Дура-печатная машинка (Пинигин из принципа не пользовался компьютером, считая, что текст, который напечатан не на бумаге, является чем-то вроде подделки или призрака настоящего текста и не имеет внутренней энергии) стояла на столике словно немой укор. Едва початая бутылка коньяку на полочке, наоборот, как бы излучала в пространство флюиды потенциального счастья. Пинигин отпил глоток прямо из горлышка и решительно засел за рукопись. Перечитал написанное минувшей ночью.
«
Ольга. Забирай своего кота, и уматывай отсюда!
Бобровский. Ты погоди… Я не за этим пришёл. Я поговорить хотел…
(закуривает)
Ольга (топает ногами). Не надо здесь курить!
Бобровский (поспешно гасит сигарету о подошву). Не буду, не буду. Ты только не повышай голос, а то ведь я тоже могу....
Шуляков (встаёт из своего угла и снимает очки). Ребят, я, наверное, лишний здесь. Я пойду.

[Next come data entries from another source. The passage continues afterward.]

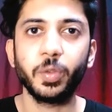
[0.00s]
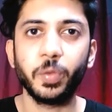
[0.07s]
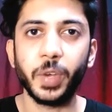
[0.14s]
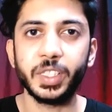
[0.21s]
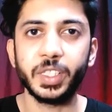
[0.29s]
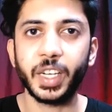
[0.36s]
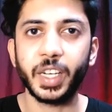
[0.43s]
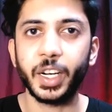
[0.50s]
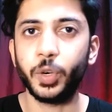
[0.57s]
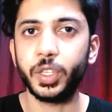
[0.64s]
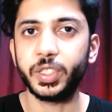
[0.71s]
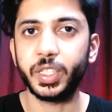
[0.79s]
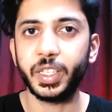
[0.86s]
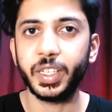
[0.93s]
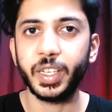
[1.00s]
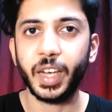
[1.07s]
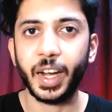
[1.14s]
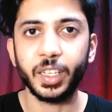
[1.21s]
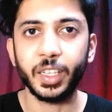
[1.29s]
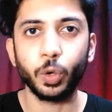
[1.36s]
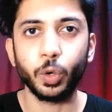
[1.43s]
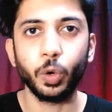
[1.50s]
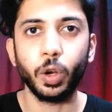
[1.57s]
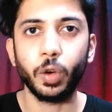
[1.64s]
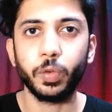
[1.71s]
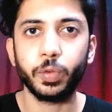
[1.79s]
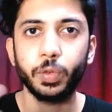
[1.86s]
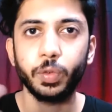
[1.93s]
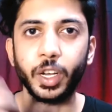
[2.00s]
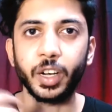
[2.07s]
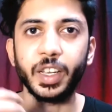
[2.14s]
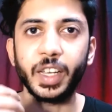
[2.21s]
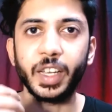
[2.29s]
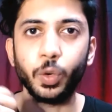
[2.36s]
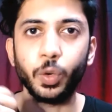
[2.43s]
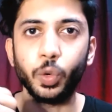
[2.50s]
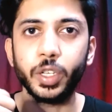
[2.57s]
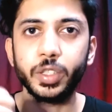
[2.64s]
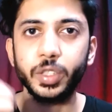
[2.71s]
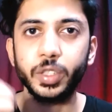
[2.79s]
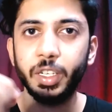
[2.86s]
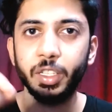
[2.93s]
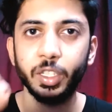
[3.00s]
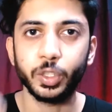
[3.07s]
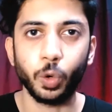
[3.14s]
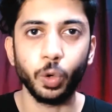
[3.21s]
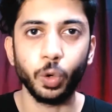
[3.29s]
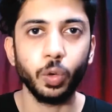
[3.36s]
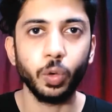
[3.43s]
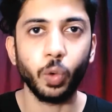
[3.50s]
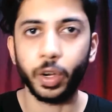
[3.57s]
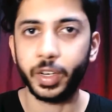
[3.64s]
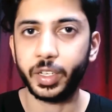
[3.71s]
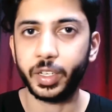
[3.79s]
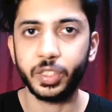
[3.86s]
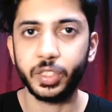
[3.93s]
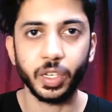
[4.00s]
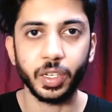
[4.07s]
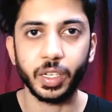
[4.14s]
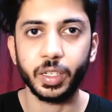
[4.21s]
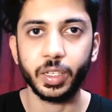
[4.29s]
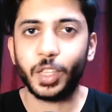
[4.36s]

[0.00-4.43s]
facing adversity, and the role of turning inwards in this whole warrior journey.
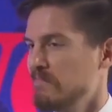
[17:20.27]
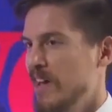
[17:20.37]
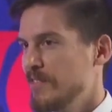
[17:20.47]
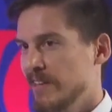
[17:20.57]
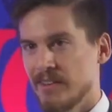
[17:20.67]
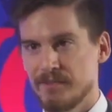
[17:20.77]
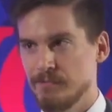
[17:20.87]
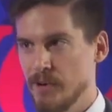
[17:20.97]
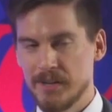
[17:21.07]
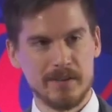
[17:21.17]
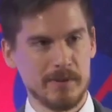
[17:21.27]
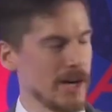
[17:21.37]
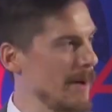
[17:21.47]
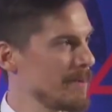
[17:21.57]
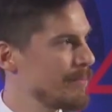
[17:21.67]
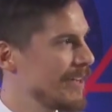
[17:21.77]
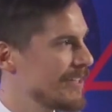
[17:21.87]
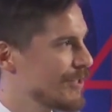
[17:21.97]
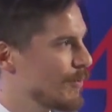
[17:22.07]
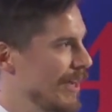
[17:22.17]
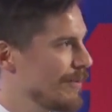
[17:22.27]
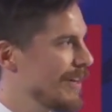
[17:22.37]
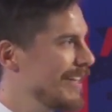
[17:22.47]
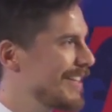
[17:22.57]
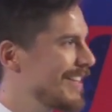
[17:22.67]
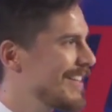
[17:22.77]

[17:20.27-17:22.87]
I think that's relatively commonplace as well, right?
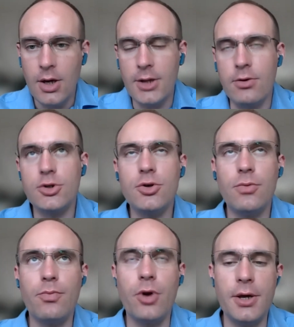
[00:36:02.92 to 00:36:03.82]
It
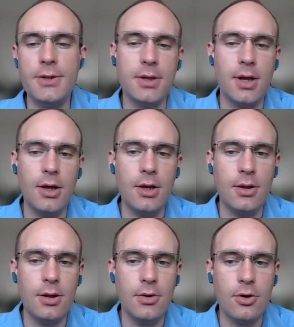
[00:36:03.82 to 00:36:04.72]
also plays in
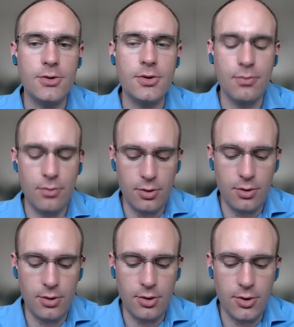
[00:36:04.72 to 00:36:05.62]

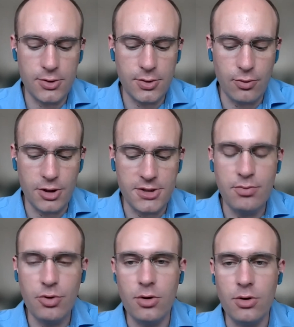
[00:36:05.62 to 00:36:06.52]
the customer
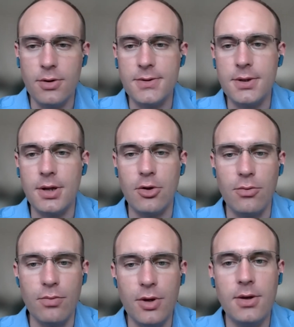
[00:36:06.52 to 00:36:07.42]
experience, in like
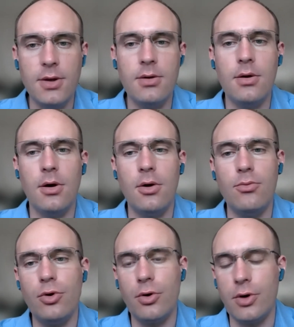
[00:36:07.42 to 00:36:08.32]
the meeting
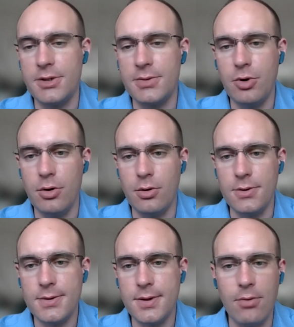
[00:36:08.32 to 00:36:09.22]
booker
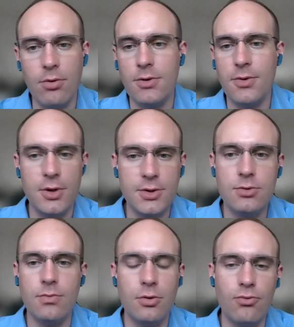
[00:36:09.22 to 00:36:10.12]
experience. They want
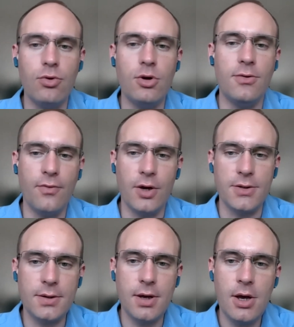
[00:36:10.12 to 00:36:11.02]
things to be really
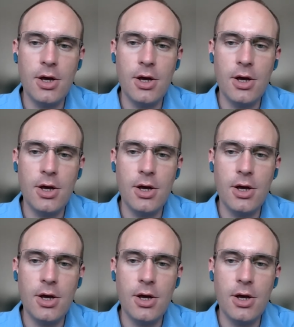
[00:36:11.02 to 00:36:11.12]
fast.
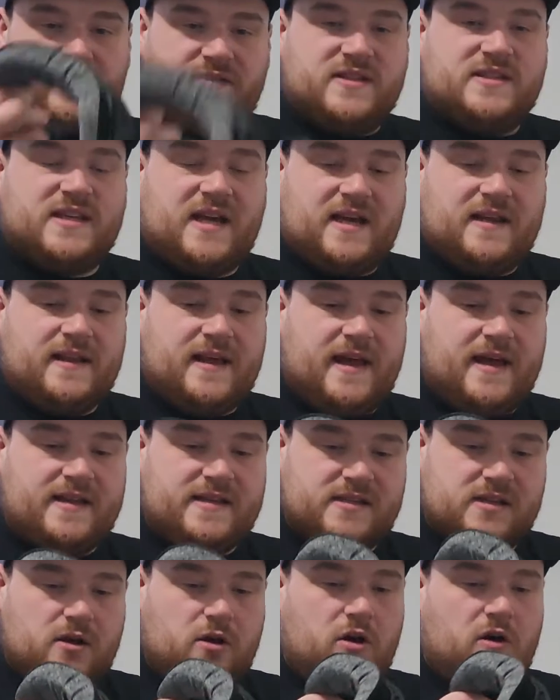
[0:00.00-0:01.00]
to take the
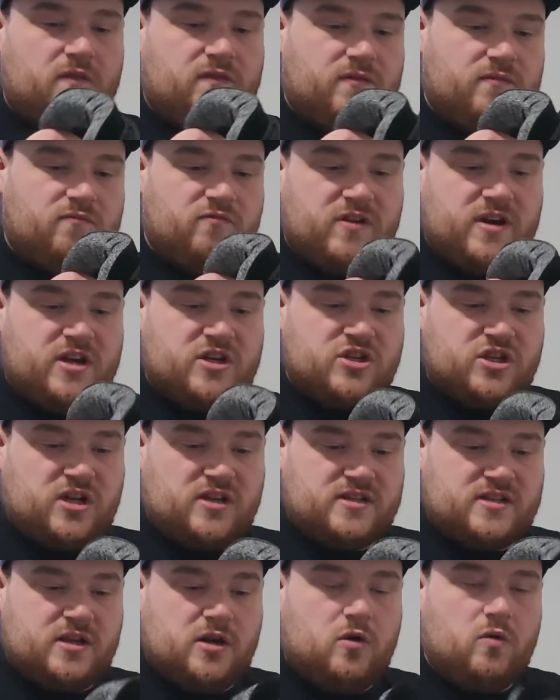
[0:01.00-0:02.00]
headset off and
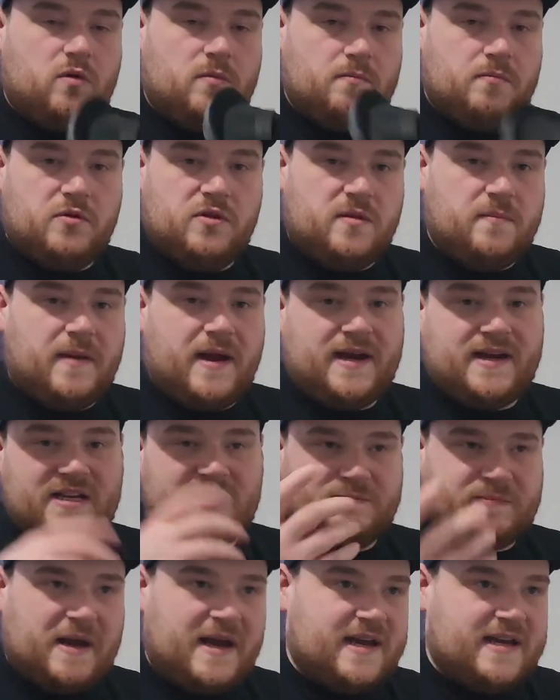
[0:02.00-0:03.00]
readjust it all and put the magnets
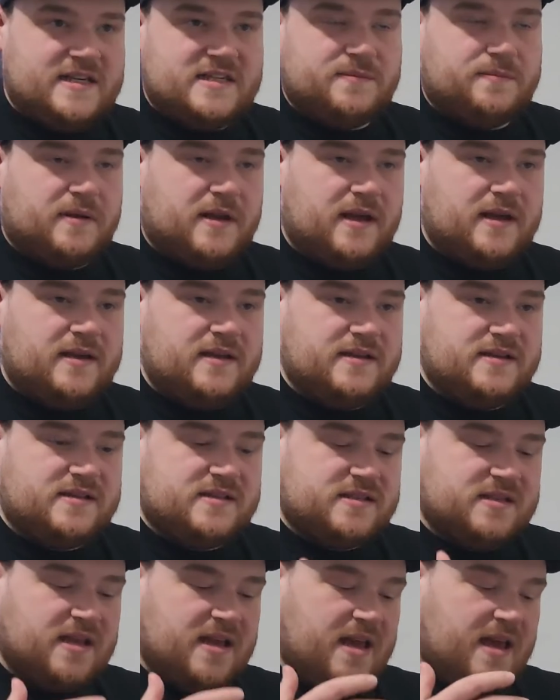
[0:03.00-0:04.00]
back into place,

(делает попытку уйти, но Ольга останавливает его.)Ольга. Подожди, Митя. Это тебя тоже касается.
Бобровский. Ольга, ты не хочешь понять меня!

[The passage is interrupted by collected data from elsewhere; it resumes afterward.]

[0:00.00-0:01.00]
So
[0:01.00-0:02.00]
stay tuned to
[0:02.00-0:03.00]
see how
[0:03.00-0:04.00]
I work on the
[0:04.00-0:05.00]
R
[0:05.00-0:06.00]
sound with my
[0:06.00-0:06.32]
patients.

Ольга (усмехаясь). Я уже давно всё поняла.
Бобровский (в сердцах стукнув кулаком по шкафу). Что ты поняла, потаскуха!?
Шуляков. Я попросил бы тебя, Геннадий, выбирать выражения! Я не допущу, чтобы…
Бобровский. А тебя, козёл, никто не спрашивает! Сядь и засохни!
Шуляков послушно садится в углу, обхватывает голову руками и начинает тихо плакать, время от времени подвывая и причитая.Бобровский. Ольга, мы прожили вместе десять лет! Неужели нельзя потерпеть ещё полчаса? Я просто хочу объяснить тебе…
Ольга. Вот именно – десять лет ты мучил меня! И теперь, когда…»
-Боже, какая чушь! – произнёс он, не в силах продолжать чтение, и выдернул лист из машинки. Скомкал и выбросил его в открытое окно. Приложился к коньяку. Пригорюнился, подперев рукой голову.
– Кем ты себя возомнил? Вампиловым? Антон Палычем?- занялся он своей обычной рефлексией.- Погодиным? Шекспиром?- в такт перечисляемым именам он ударял ногой по ножке письменного столика, так что та издавала жалобный скрип – будто пищали духи потревоженных упоминаниями великих. – Теннеси Уильямсом? Федерикой Гарсией Лоркой?- (Пьес последнего он не читал и даже не знал, существовали ли таковые в природе, но уж больно имя было благозвучное).
В этот момент в открытое окно комнаты сунулся внук бабки Дарьи Димка, ушлый малец лет двенадцати.
-Дядя Артур, на рыбалку идём? Студент не хочет, спит в саду с книжкой, как каторжный! — выпалил он, крича так, что у Пинигина зазвенело в ушах.
Драматург долго глядел на веснушчатое, некрасивое лицо парнишки.
-Идём, Димыч, конечно идём! – наконец, встрепенулся он. – Червей накопал?